## Your objective
Could you copy every line of the data that contains "frames"?

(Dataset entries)
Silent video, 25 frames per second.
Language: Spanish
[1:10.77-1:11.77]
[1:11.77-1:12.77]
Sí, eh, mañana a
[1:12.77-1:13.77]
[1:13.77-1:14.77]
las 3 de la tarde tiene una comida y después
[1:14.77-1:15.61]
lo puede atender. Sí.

--

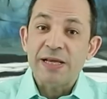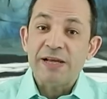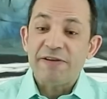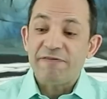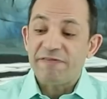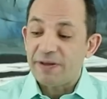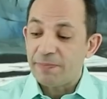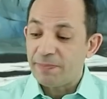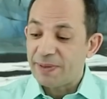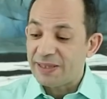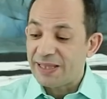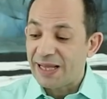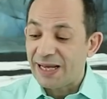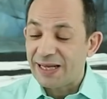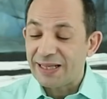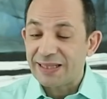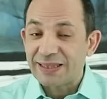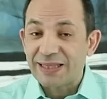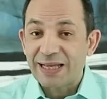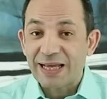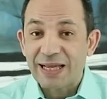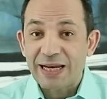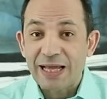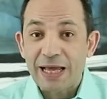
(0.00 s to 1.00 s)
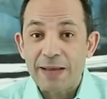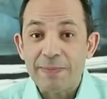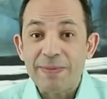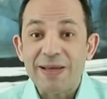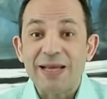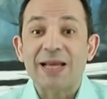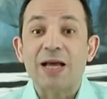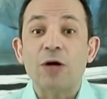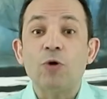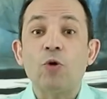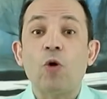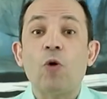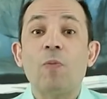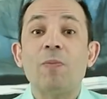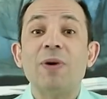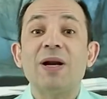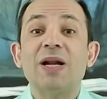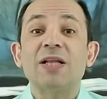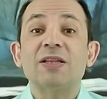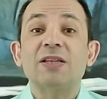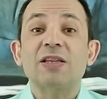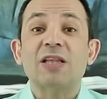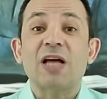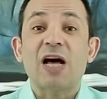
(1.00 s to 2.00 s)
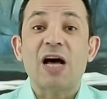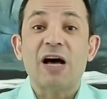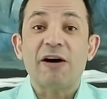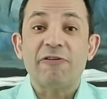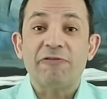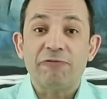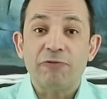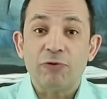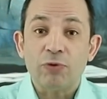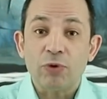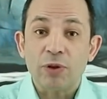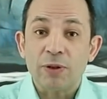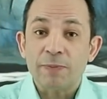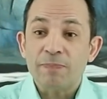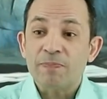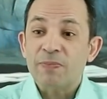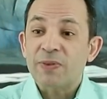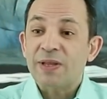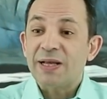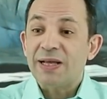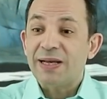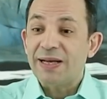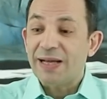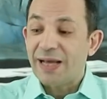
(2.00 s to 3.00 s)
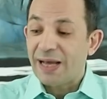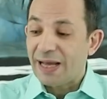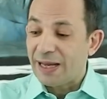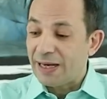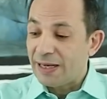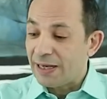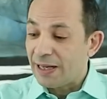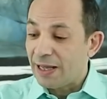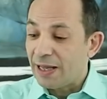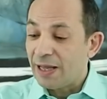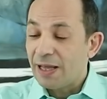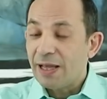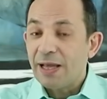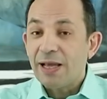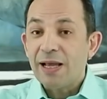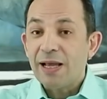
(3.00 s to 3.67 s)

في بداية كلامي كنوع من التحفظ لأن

...

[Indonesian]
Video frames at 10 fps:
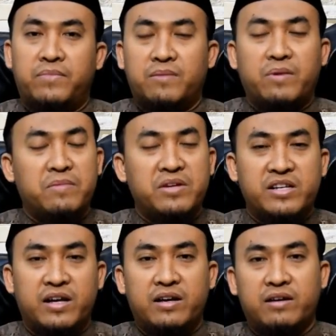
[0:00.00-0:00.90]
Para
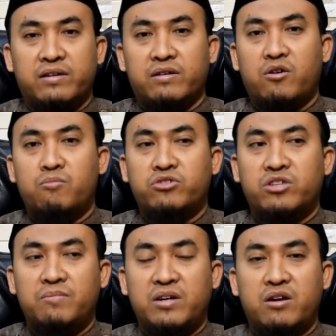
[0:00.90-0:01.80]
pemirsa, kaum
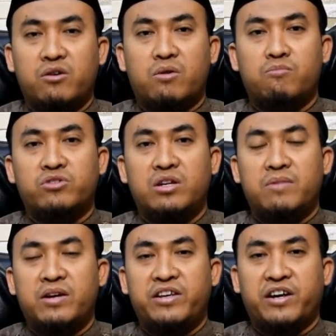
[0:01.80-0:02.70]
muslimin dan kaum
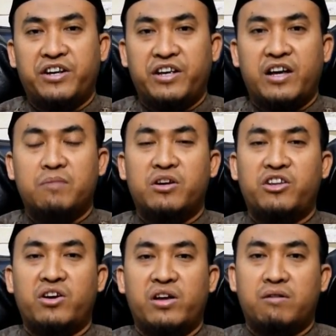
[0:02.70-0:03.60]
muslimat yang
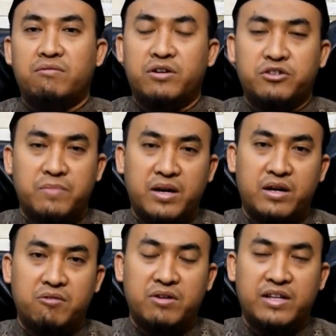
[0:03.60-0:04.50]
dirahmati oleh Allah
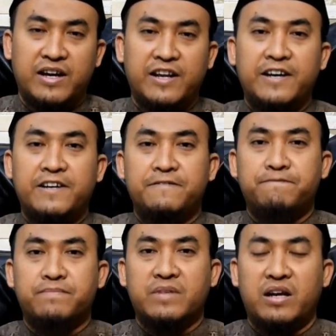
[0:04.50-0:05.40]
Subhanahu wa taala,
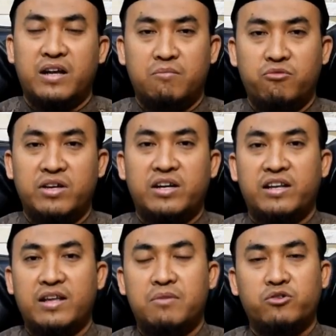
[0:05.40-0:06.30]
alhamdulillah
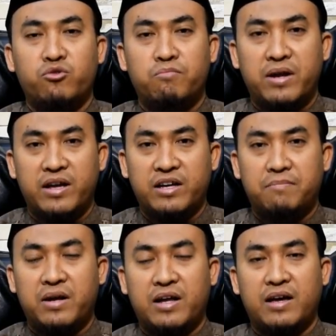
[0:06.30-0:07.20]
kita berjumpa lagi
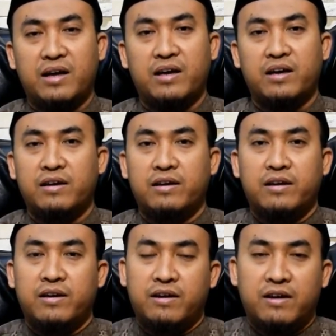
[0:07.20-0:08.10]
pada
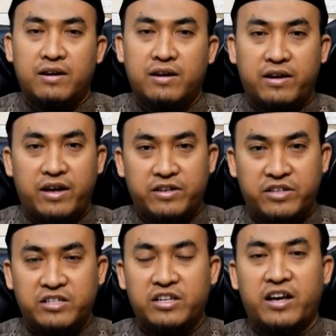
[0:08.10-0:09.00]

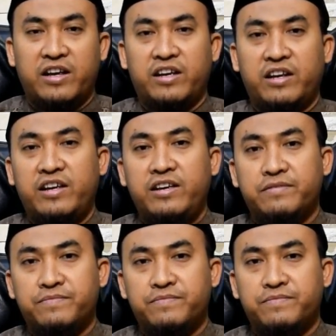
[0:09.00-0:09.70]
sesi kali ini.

## Task output
Silent video, 25 frames per second.
Video frames at 10 fps:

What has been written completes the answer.